BIMA'S POV
Enam Bulan Lalu—
Aku bangkit dari kursi makan menjauhi pertengkaran kedua orang tuaku di sana, telingaku terasa sakit setiap hari mendengarkan celotehan mereka soal hal sepele yang berujung pertengkaran hebat. Terkadang rasanya ingin lari dan kabur pergi menghilang, ah tidak sebenarnya aku hanya ingin keluarga harmonis saja. Aku mengambil tasku dan memakai sepatu lalu berangkat sekolah, seperti hari biasanya temanku Satya sudah menunggu di ujung gang dengan motornya.
Hari ini ada penilaian untuk lari cepat di sekolah, aku sedang menunggu giliran sembari duduk di kursi penonton tak jauh dari guruku. Sebenarnya agak malas karena suasana begitu terik dan panas, terlebih lagi kepalaku sering terasa sakit belakangan ini.
"Bima Aditya giliranmu!"
Aku turun dan bersiap di lapangan bersama beberapa anak lain, suasana terik tak menambah baik kondisiku rasanya tubuhku kian berat dibuatnya. Aku berusaha fokus ke lintasan balap sembari menunggu aba-aba dari guru.
"Siap-siap!"
"Mulai!"
Aku melangkahkan kakiku berangsur dari lambat kemudian cepat, menapaki lintasan lari dengan berat, awalnya tak ku hiraukan namun tiba-tiba pandanganku mulai kabur disertai kepala yang semakin berdenyut. Aku menghentikan langkahku dan berniat berjalan saja, baru bergeming selangkah tubuhku ambruk lemas tak bertenaga, samar-samar kudengar teriakan beberapa siswa yang berdatangan dan mulai menolongku.
Aku terbangun, kulihat sekeliling dan menemukan diriku berada di UKS, aku menoleh ke arah sofa ada Satya tertidur mungkin karena menungguku.
"Hm? Lo udah bangun?" Satya lalu mengecek keadaanku memastikan tak ada lecet atau semacamnya.
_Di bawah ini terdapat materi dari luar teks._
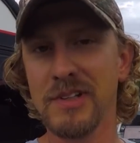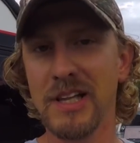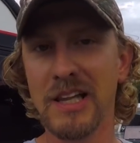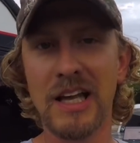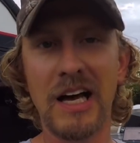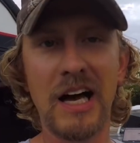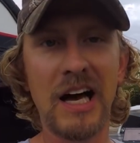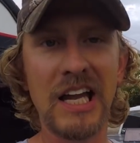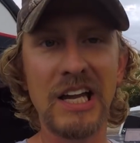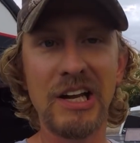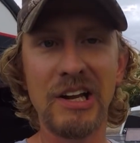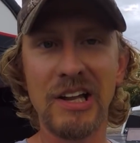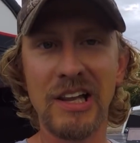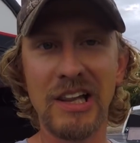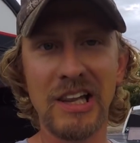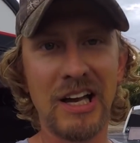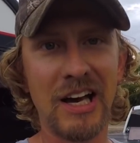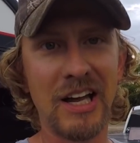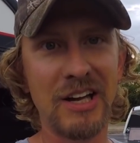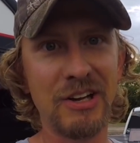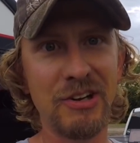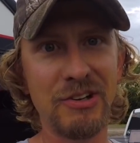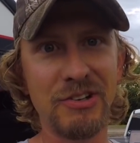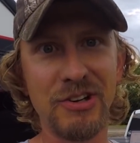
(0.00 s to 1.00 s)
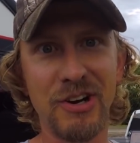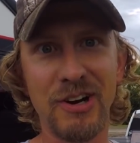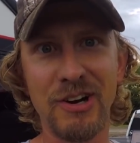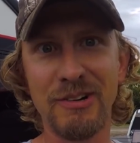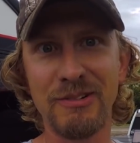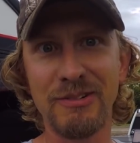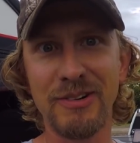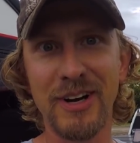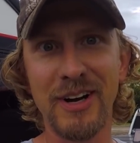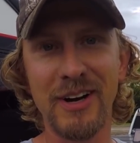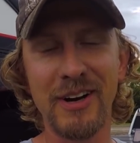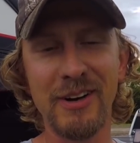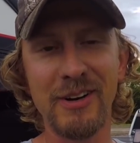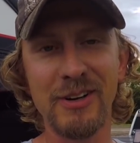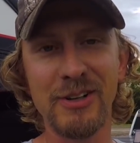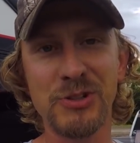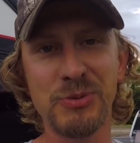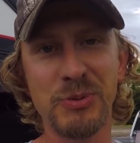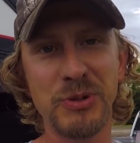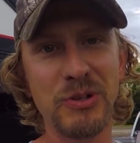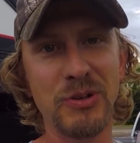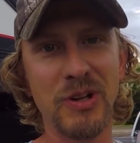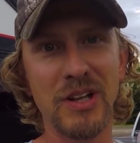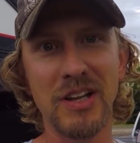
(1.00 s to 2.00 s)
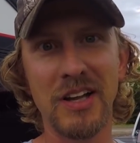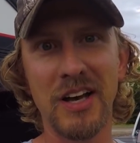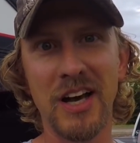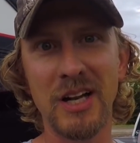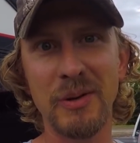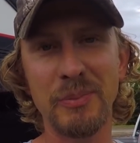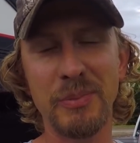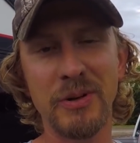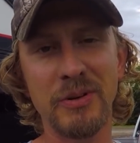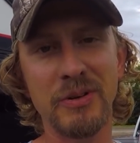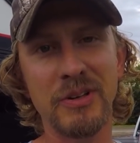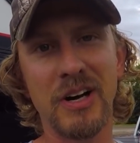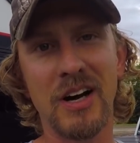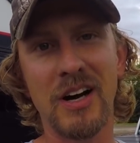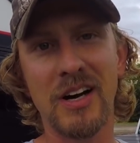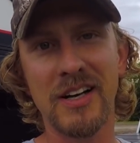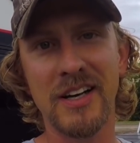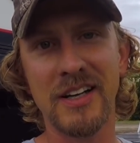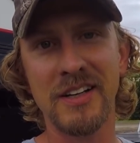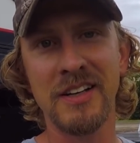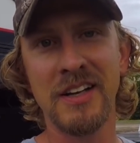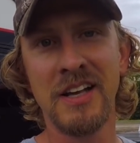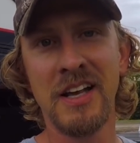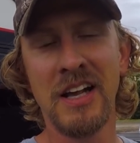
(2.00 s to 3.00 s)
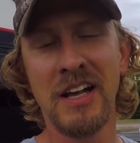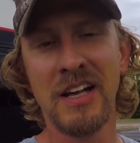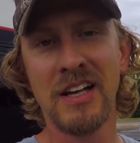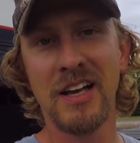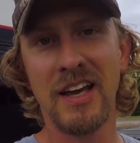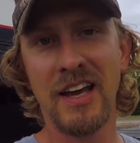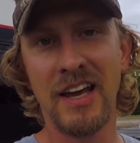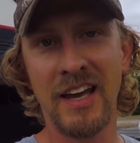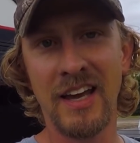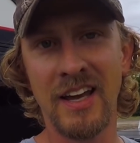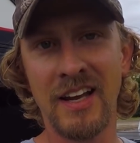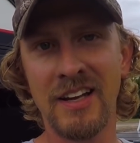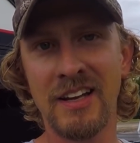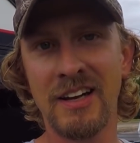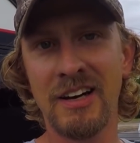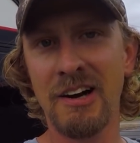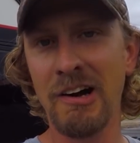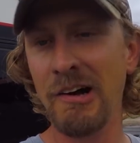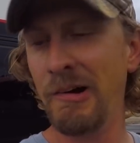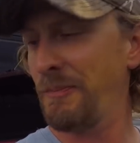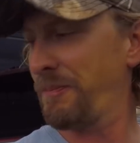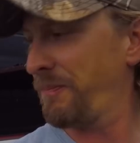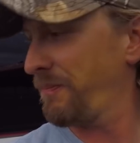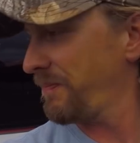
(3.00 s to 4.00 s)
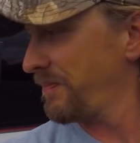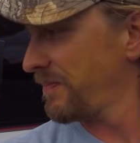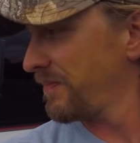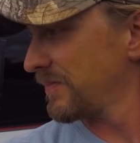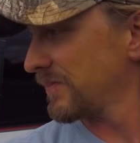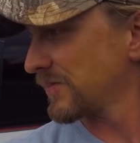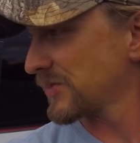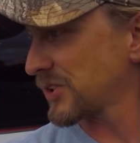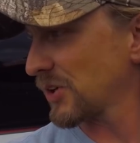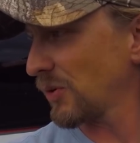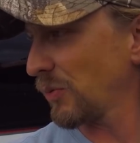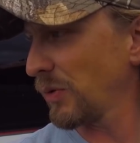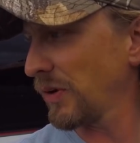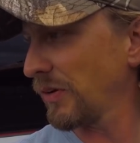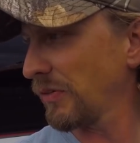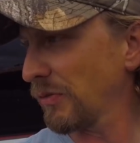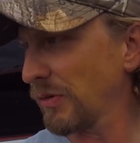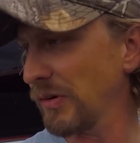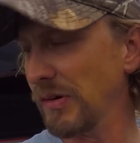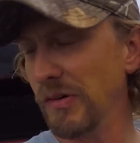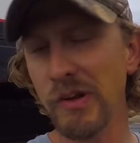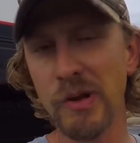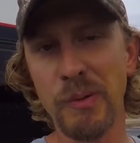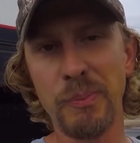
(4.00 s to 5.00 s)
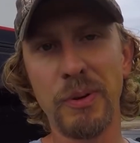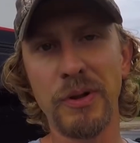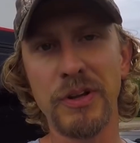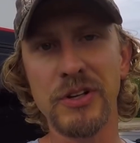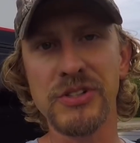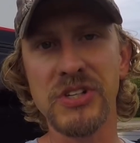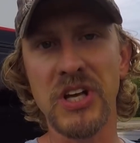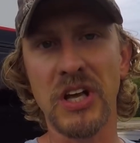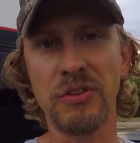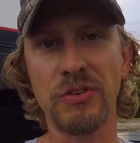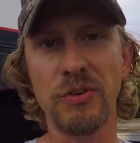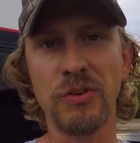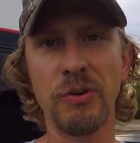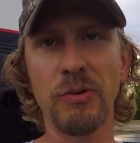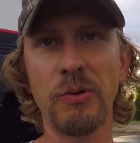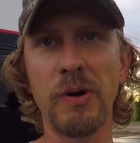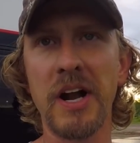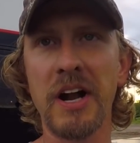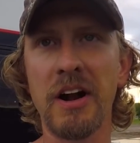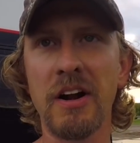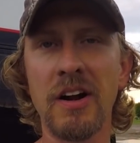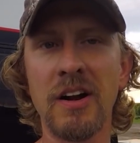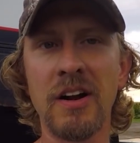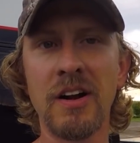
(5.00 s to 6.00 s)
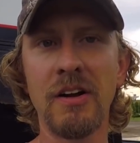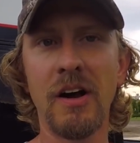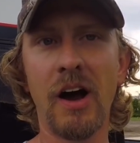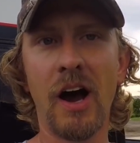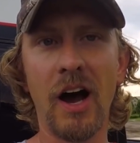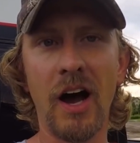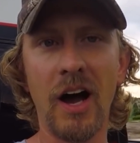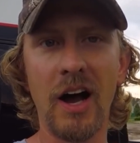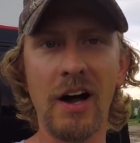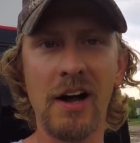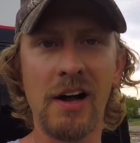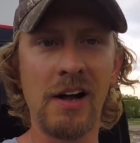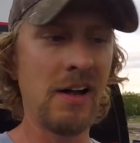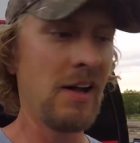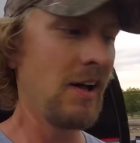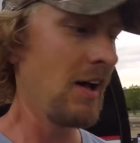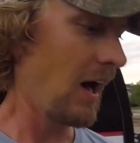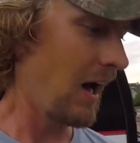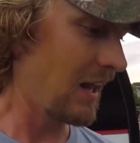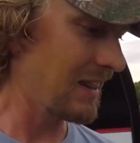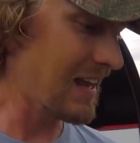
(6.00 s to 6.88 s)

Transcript: lot of dirt roads. We do a lot of boondocking, and so we really put this thing through the ringer. A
"Gue pingsan anjir bukan kecelakaan," ujarku padanya
Satya terkekeh, "Ya maaf gue kira lo nyusruk gitu abis lari, tadi gempar banget soalnya," ia lalu memanggil petugas UKS untuk kembali mengecek keadaanku.
Petugas itu hanya bilang jika aku kelelahan, aku cukup lega mendengarnya, setelah kejadian pagi itu Satya mengantarkanku pulang.
Aku duduk di kamarku dengan tatapan nanar ke arah jendela yang kini menyajikan langit malam. Aku mengunci pintu dan memutar musik dengan sangat keras agar tak mendengar pertengkaran dari luar kamar
"Apa besok mereka masih ribut?"
"Kapan mereka harmonis dah…." Aku berbicara kepada langit, sendirian, begitulah yang kulakukan setiap malam jika tak ikut latihan bulu tangkis.
Aku menutup telingaku yang tiba-tiba berdenging, sakit kepala kembali menyerangku. Aku segera pergi ke kamar mandi mencari beberapa obat pereda nyeri, kuacak seluruh kotak penyimpanan di sana dengan panik namun nihil.
Aku bersandar di dinding mencengkram rambutku berharap sakit itu akan hilang, namun tidak justru cairan merah kental mengalir dari hidungku, aku menatap pantulan diriku di cermin wastafel.
"Berhentilah mengalir!"
"Berhentilah!"
Rasa takut menyerangku membuatku segera menyeka bekas darah itu dari wajahku, dengan panik aku mengusap tanganku mengaliri air.
ini bukan kali pertama terjadi dan aku berusaha mengabaikannya hingga membuat ruangan ini menjadi saksi bisu ketakutan seorang Bima Aditya. Aku terduduk di sana sembari memeluk lututku, pikiranku melayang menuju skenario terburuk yang bisa terjadi.
"Anda mengalami leukimia kami menyarankan jika anda segera melakukan terapi."
Aku terduduk di taman sendirian dengan selembar kertas diagnosa, hancur rasanya hancur sekali. Semua yang kucapai hingga titik ini demi bertahan hidup hanya berakhir untuk dilupakan begitu saja.